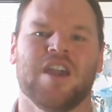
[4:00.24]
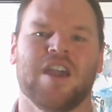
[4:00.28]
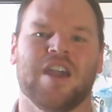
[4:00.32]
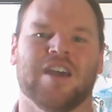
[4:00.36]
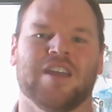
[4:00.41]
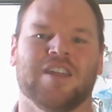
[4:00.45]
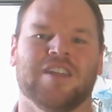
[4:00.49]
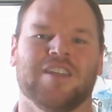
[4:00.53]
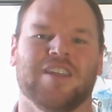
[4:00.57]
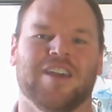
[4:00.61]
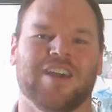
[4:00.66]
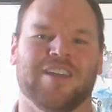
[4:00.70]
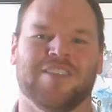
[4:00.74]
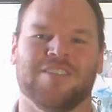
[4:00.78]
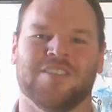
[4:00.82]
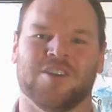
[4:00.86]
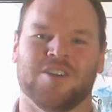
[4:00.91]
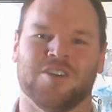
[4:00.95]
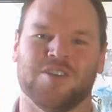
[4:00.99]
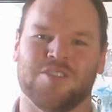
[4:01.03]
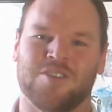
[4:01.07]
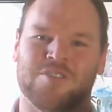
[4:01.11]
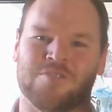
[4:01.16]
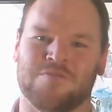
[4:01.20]
And, and
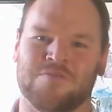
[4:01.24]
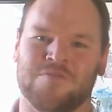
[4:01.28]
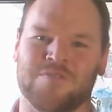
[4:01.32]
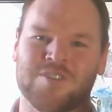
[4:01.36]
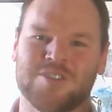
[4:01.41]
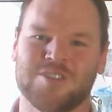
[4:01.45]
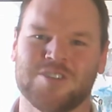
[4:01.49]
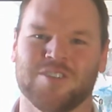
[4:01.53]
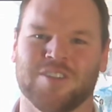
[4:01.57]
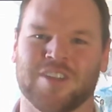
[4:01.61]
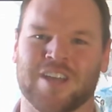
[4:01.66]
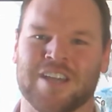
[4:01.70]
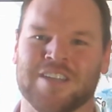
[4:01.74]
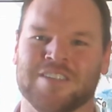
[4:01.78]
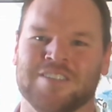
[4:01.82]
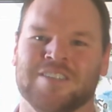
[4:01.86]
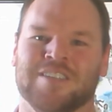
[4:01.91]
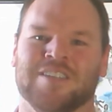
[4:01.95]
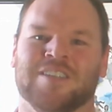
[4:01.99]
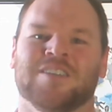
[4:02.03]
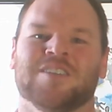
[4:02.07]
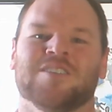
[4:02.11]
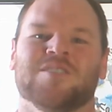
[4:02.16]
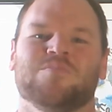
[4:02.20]
they're, they're
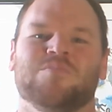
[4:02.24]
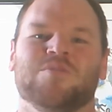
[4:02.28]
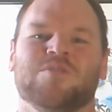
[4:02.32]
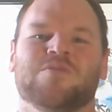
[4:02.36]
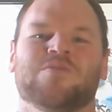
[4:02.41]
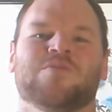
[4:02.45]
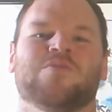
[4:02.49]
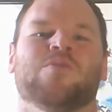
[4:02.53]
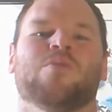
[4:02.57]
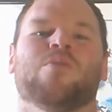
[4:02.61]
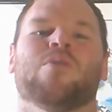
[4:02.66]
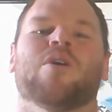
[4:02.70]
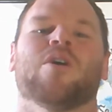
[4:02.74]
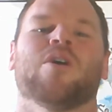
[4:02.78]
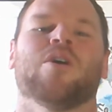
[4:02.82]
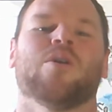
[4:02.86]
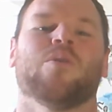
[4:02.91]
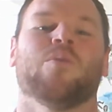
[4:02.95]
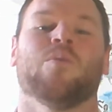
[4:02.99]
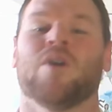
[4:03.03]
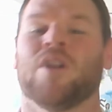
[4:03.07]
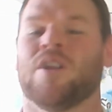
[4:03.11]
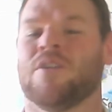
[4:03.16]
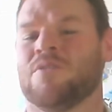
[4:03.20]
visualizing before
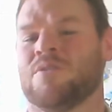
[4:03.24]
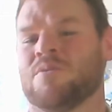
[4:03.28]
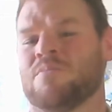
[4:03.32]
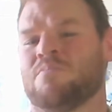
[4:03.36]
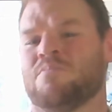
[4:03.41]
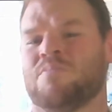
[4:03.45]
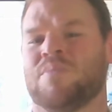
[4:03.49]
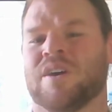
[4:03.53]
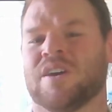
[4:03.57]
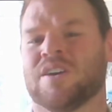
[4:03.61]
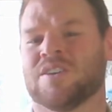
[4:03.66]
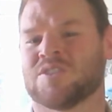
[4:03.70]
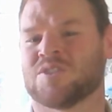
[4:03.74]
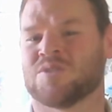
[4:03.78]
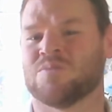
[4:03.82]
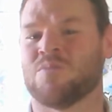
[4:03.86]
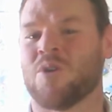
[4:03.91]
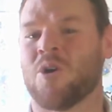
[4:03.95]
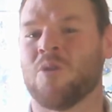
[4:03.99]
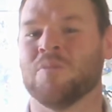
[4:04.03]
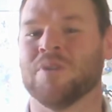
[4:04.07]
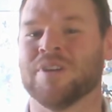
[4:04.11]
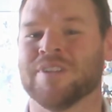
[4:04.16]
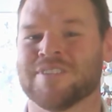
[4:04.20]
one of the biggest
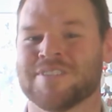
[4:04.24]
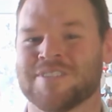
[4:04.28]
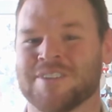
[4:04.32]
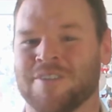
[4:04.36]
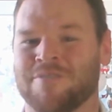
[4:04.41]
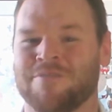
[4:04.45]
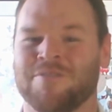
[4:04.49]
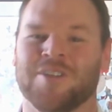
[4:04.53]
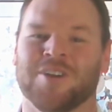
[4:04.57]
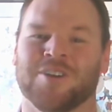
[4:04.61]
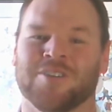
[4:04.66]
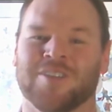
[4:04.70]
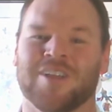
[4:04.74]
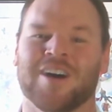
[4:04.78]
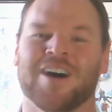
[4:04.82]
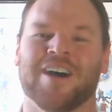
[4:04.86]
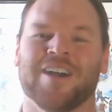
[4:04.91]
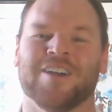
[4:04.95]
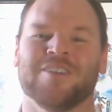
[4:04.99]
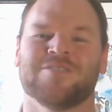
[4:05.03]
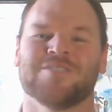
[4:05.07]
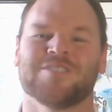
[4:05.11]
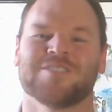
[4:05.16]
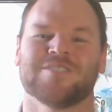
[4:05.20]
moments of their
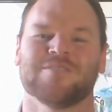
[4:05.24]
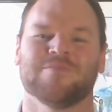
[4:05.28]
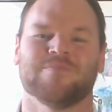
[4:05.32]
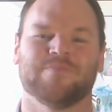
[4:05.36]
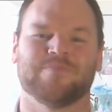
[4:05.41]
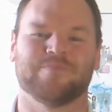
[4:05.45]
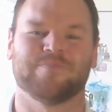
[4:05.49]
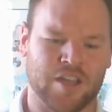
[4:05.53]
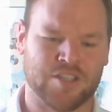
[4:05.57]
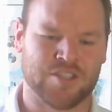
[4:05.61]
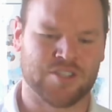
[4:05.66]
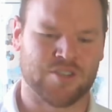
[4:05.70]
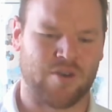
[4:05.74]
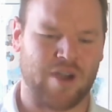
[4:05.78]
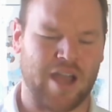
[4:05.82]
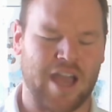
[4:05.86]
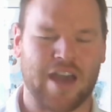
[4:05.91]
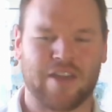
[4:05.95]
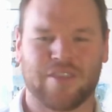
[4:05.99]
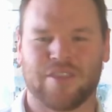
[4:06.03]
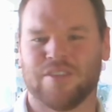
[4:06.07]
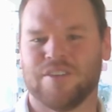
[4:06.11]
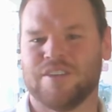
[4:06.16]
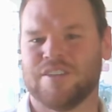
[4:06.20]
lives. So
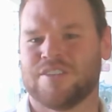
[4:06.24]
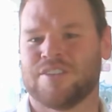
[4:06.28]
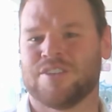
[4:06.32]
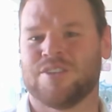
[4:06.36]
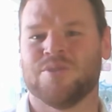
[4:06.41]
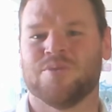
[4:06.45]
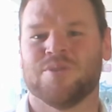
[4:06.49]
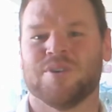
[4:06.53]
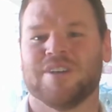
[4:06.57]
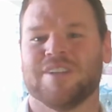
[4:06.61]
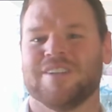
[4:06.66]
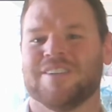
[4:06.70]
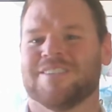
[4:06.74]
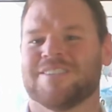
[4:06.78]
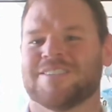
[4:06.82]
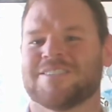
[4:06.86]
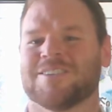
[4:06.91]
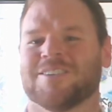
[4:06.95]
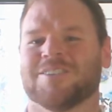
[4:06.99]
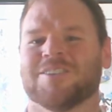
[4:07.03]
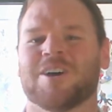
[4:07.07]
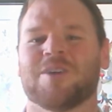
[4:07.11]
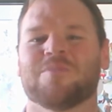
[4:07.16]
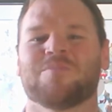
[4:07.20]
athletes do it,
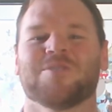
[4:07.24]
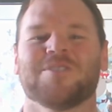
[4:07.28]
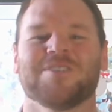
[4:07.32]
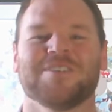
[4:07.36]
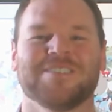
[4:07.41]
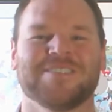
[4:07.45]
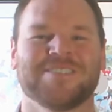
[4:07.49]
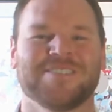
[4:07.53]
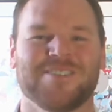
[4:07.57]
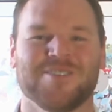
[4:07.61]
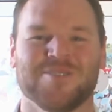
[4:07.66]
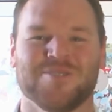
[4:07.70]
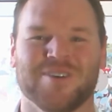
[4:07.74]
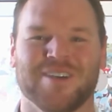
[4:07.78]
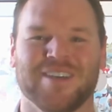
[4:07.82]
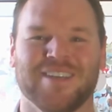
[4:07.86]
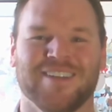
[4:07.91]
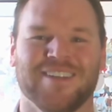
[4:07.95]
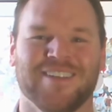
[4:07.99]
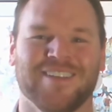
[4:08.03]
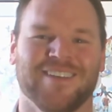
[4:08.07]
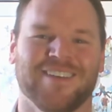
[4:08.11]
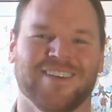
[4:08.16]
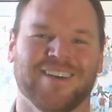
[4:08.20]
celebrities do it.
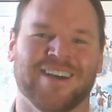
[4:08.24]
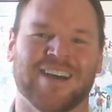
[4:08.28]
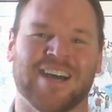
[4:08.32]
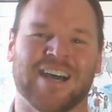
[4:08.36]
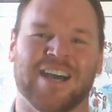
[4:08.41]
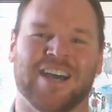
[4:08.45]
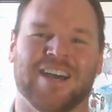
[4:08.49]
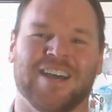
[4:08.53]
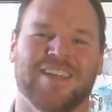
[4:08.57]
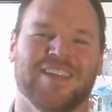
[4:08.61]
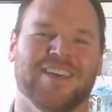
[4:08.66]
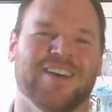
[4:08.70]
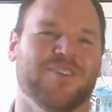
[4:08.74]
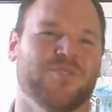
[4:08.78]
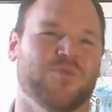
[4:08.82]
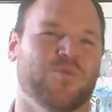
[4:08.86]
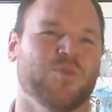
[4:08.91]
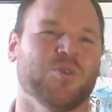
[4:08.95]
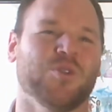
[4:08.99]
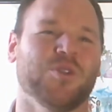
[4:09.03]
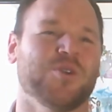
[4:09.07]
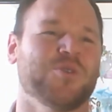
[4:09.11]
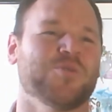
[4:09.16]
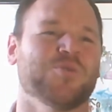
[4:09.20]
Uh, a
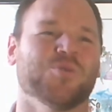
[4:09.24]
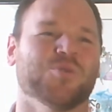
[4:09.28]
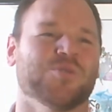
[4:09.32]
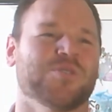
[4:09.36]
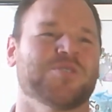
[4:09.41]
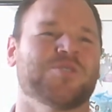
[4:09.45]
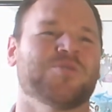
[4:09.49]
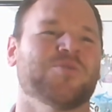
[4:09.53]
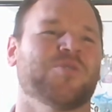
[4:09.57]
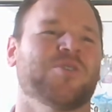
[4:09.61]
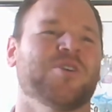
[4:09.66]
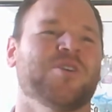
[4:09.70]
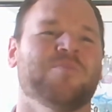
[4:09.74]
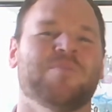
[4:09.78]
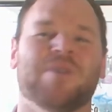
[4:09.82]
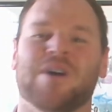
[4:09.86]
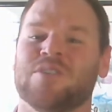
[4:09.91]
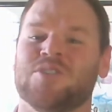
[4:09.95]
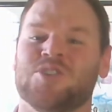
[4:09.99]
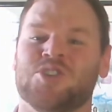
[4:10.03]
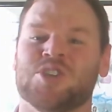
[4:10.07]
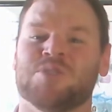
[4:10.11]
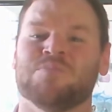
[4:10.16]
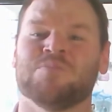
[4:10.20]
really cool story
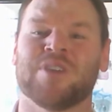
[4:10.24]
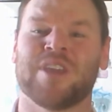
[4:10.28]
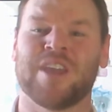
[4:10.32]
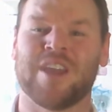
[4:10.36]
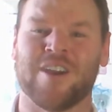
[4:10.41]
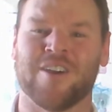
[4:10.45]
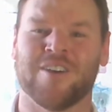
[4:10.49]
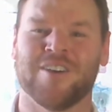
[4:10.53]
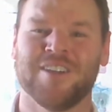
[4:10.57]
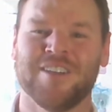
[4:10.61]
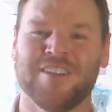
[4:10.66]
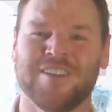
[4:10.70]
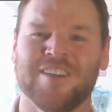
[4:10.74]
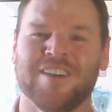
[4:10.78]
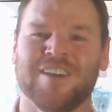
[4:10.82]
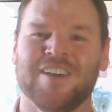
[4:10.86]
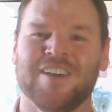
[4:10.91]
about Jim Carrey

########################################

> _What this task involves_
Output all of the entries verbatim, leaving out any images.

> _Exercise response_
[4:00.24]
[4:00.28]
[4:00.32]
[4:00.36]
[4:00.41]
[4:00.45]
[4:00.49]
[4:00.53]
[4:00.57]
[4:00.61]
[4:00.66]
[4:00.70]
[4:00.74]
[4:00.78]
[4:00.82]
[4:00.86]
[4:00.91]
[4:00.95]
[4:00.99]
[4:01.03]
[4:01.07]
[4:01.11]
[4:01.16]
[4:01.20]
And, and
[4:01.24]
[4:01.28]
[4:01.32]
[4:01.36]
[4:01.41]
[4:01.45]
[4:01.49]
[4:01.53]
[4:01.57]
[4:01.61]
[4:01.66]
[4:01.70]
[4:01.74]
[4:01.78]
[4:01.82]
[4:01.86]
[4:01.91]
[4:01.95]
[4:01.99]
[4:02.03]
[4:02.07]
[4:02.11]
[4:02.16]
[4:02.20]
they're, they're
[4:02.24]
[4:02.28]
[4:02.32]
[4:02.36]
[4:02.41]
[4:02.45]
[4:02.49]
[4:02.53]
[4:02.57]
[4:02.61]
[4:02.66]
[4:02.70]
[4:02.74]
[4:02.78]
[4:02.82]
[4:02.86]
[4:02.91]
[4:02.95]
[4:02.99]
[4:03.03]
[4:03.07]
[4:03.11]
[4:03.16]
[4:03.20]
visualizing before
[4:03.24]
[4:03.28]
[4:03.32]
[4:03.36]
[4:03.41]
[4:03.45]
[4:03.49]
[4:03.53]
[4:03.57]
[4:03.61]
[4:03.66]
[4:03.70]
[4:03.74]
[4:03.78]
[4:03.82]
[4:03.86]
[4:03.91]
[4:03.95]
[4:03.99]
[4:04.03]
[4:04.07]
[4:04.11]
[4:04.16]
[4:04.20]
one of the biggest
[4:04.24]
[4:04.28]
[4:04.32]
[4:04.36]
[4:04.41]
[4:04.45]
[4:04.49]
[4:04.53]
[4:04.57]
[4:04.61]
[4:04.66]
[4:04.70]
[4:04.74]
[4:04.78]
[4:04.82]
[4:04.86]
[4:04.91]
[4:04.95]
[4:04.99]
[4:05.03]
[4:05.07]
[4:05.11]
[4:05.16]
[4:05.20]
moments of their
[4:05.24]
[4:05.28]
[4:05.32]
[4:05.36]
[4:05.41]
[4:05.45]
[4:05.49]
[4:05.53]
[4:05.57]
[4:05.61]
[4:05.66]
[4:05.70]
[4:05.74]
[4:05.78]
[4:05.82]
[4:05.86]
[4:05.91]
[4:05.95]
[4:05.99]
[4:06.03]
[4:06.07]
[4:06.11]
[4:06.16]
[4:06.20]
lives. So
[4:06.24]
[4:06.28]
[4:06.32]
[4:06.36]
[4:06.41]
[4:06.45]
[4:06.49]
[4:06.53]
[4:06.57]
[4:06.61]
[4:06.66]
[4:06.70]
[4:06.74]
[4:06.78]
[4:06.82]
[4:06.86]
[4:06.91]
[4:06.95]
[4:06.99]
[4:07.03]
[4:07.07]
[4:07.11]
[4:07.16]
[4:07.20]
athletes do it,
[4:07.24]
[4:07.28]
[4:07.32]
[4:07.36]
[4:07.41]
[4:07.45]
[4:07.49]
[4:07.53]
[4:07.57]
[4:07.61]
[4:07.66]
[4:07.70]
[4:07.74]
[4:07.78]
[4:07.82]
[4:07.86]
[4:07.91]
[4:07.95]
[4:07.99]
[4:08.03]
[4:08.07]
[4:08.11]
[4:08.16]
[4:08.20]
celebrities do it.
[4:08.24]
[4:08.28]
[4:08.32]
[4:08.36]
[4:08.41]
[4:08.45]
[4:08.49]
[4:08.53]
[4:08.57]
[4:08.61]
[4:08.66]
[4:08.70]
[4:08.74]
[4:08.78]
[4:08.82]
[4:08.86]
[4:08.91]
[4:08.95]
[4:08.99]
[4:09.03]
[4:09.07]
[4:09.11]
[4:09.16]
[4:09.20]
Uh, a
[4:09.24]
[4:09.28]
[4:09.32]
[4:09.36]
[4:09.41]
[4:09.45]
[4:09.49]
[4:09.53]
[4:09.57]
[4:09.61]
[4:09.66]
[4:09.70]
[4:09.74]
[4:09.78]
[4:09.82]
[4:09.86]
[4:09.91]
[4:09.95]
[4:09.99]
[4:10.03]
[4:10.07]
[4:10.11]
[4:10.16]
[4:10.20]
really cool story
[4:10.24]
[4:10.28]
[4:10.32]
[4:10.36]
[4:10.41]
[4:10.45]
[4:10.49]
[4:10.53]
[4:10.57]
[4:10.61]
[4:10.66]
[4:10.70]
[4:10.74]
[4:10.78]
[4:10.82]
[4:10.86]
[4:10.91]
about Jim Carrey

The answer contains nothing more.